Вчерашнее происшествие с Павлушей очень взволновало детей. – В такой завуалированной форме упомянуто в дневнике о судьбе Павлуши Козловского, сыне генерала Козловского, командовавшего в Кронштадте артиллерийской крепостью. Генерал Козловский был объявлен руководителем Кронштадтского мятежа, а его жена и дети – арестованы. Дети генерала Козловского учились вместе с детьми К. Чуковского в Тенишевском училище.
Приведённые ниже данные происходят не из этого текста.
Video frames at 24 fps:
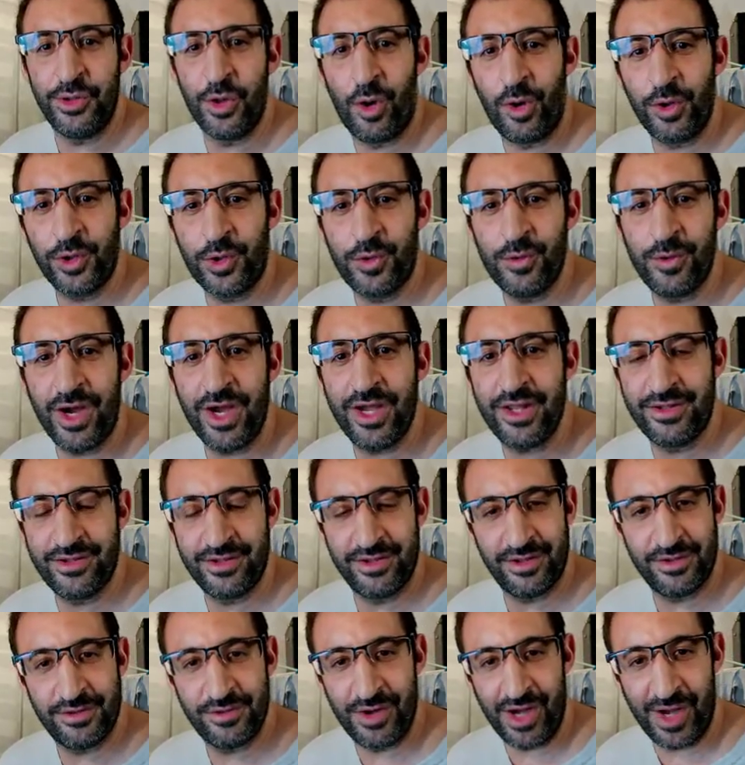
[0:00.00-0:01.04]
don't
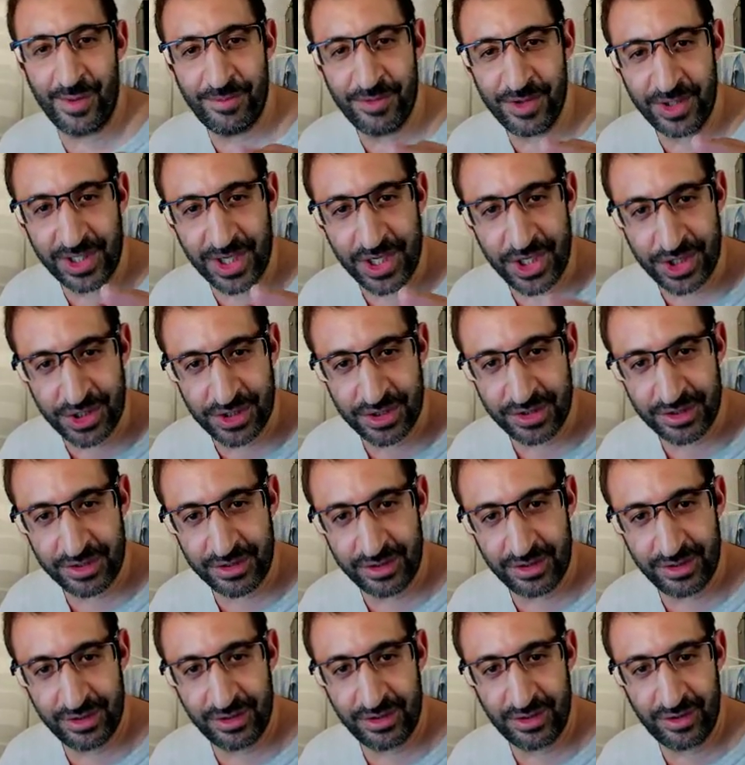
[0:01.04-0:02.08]
create the
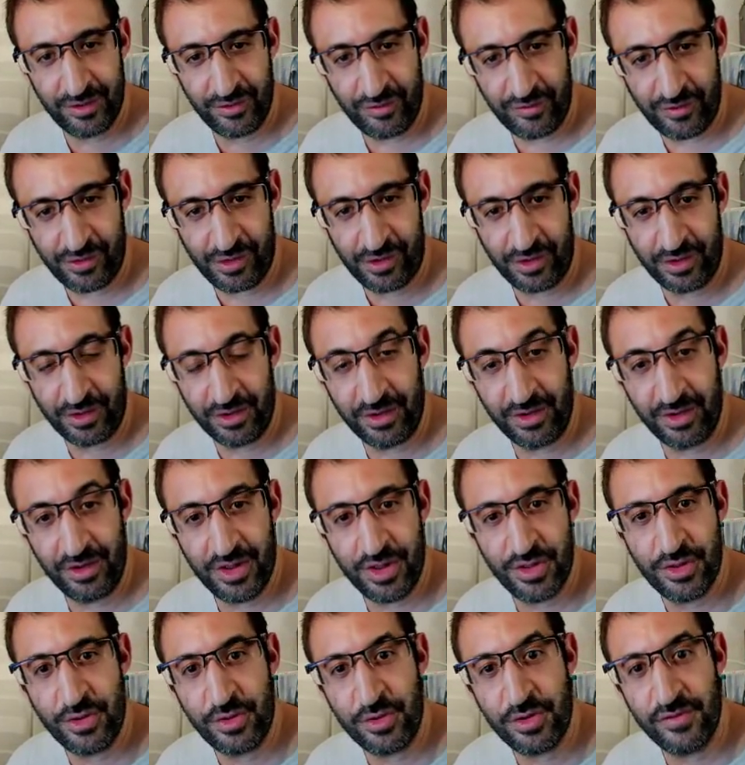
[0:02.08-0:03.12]
application for
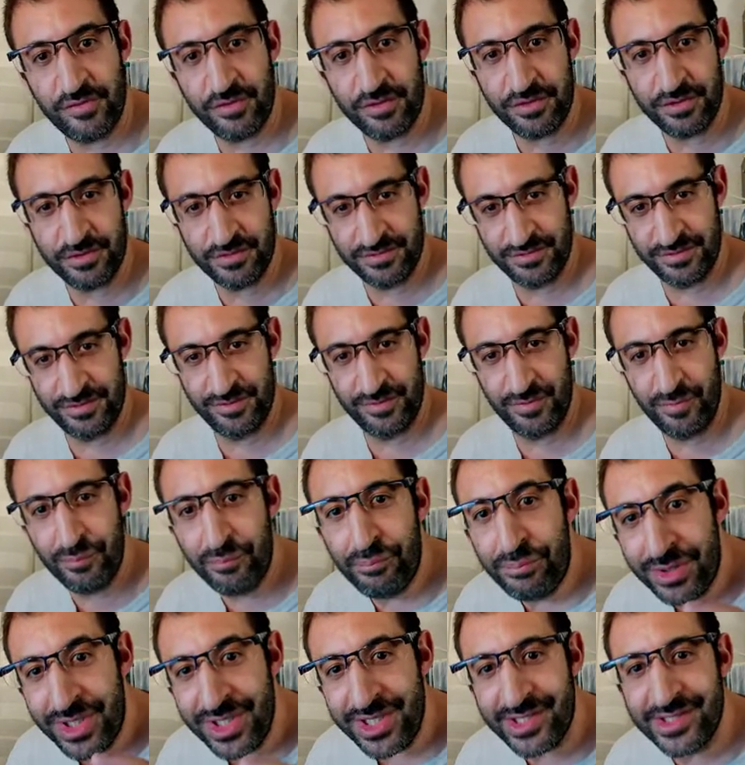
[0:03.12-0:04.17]
the revenue.
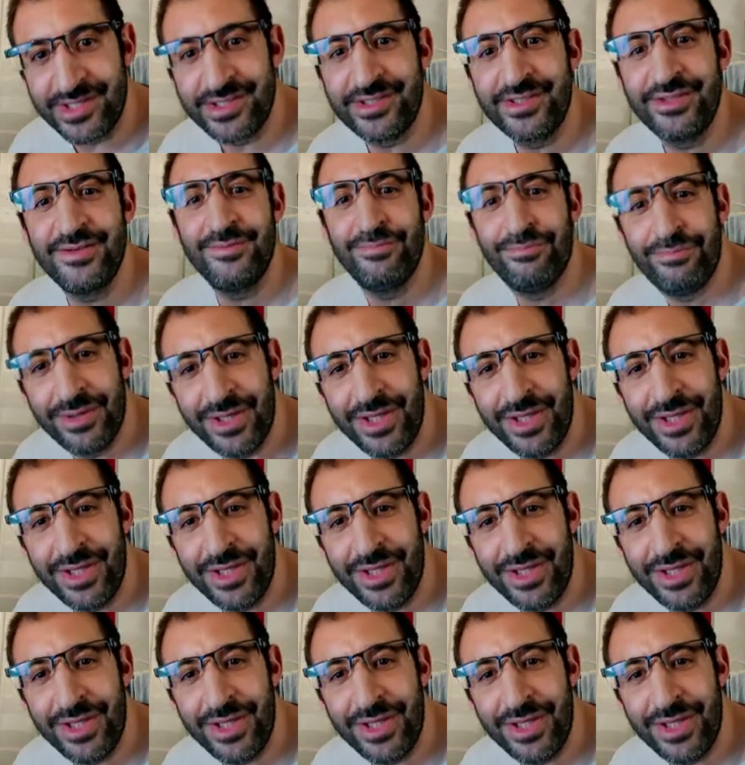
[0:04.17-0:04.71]
Please.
Через много лет Лидия Чуковская пишет в своем дневнике: «Кронштадт для меня – это детство и наш барометр: виден или застлан туманом; потом, в Тенишевском, Саша и Павлик и Люля Козловские – за ними приезжали из ЧК – мальчиков (15–16 лет) – вернули через несколько дней, а Люлю, лет 9-ти, отец, генерал Козловский, бежавший в Финляндию, – через некоторое время выкрал… (Интересно, в скобках, что Сашу и Павла все же не арестовали тогда, а в 37-м – арестовали)… Да, уханье орудий с боевых кораблей не так было страшно, как страшно теперь читать это кровавое сочинение и списки расстрелянных. Тогда были „спутаны чувства“, а теперь… прояснились по поводу Кронштадта, но кровь льется реками» (2 марта 94. Дневник, архив Е. Чуковской). Запись сделана во время чтения вступительной статьи В. П. Наумова и А. А. Косаковского к публикации документов о Кронштадтской трагедии 1921 года (Вопросы истории, 1994. № 4). Там, в частности, сообщается: «Бывший генерал Козловский и его сподвижники объявлялись вне закона. За этим последовали репрессивные акты в отношении их родственников. 3 марта в Петрограде были произведены аресты лиц, совершенно не причастных к кронштадтским событиям. Их брали в качестве заложников. В числе первых была арестована семья Козловского… Вместе с ними были арестованы и сосланы в Архангельскую губернию все их родственники, в том числе и дальние» (Указ. соч., с. 7).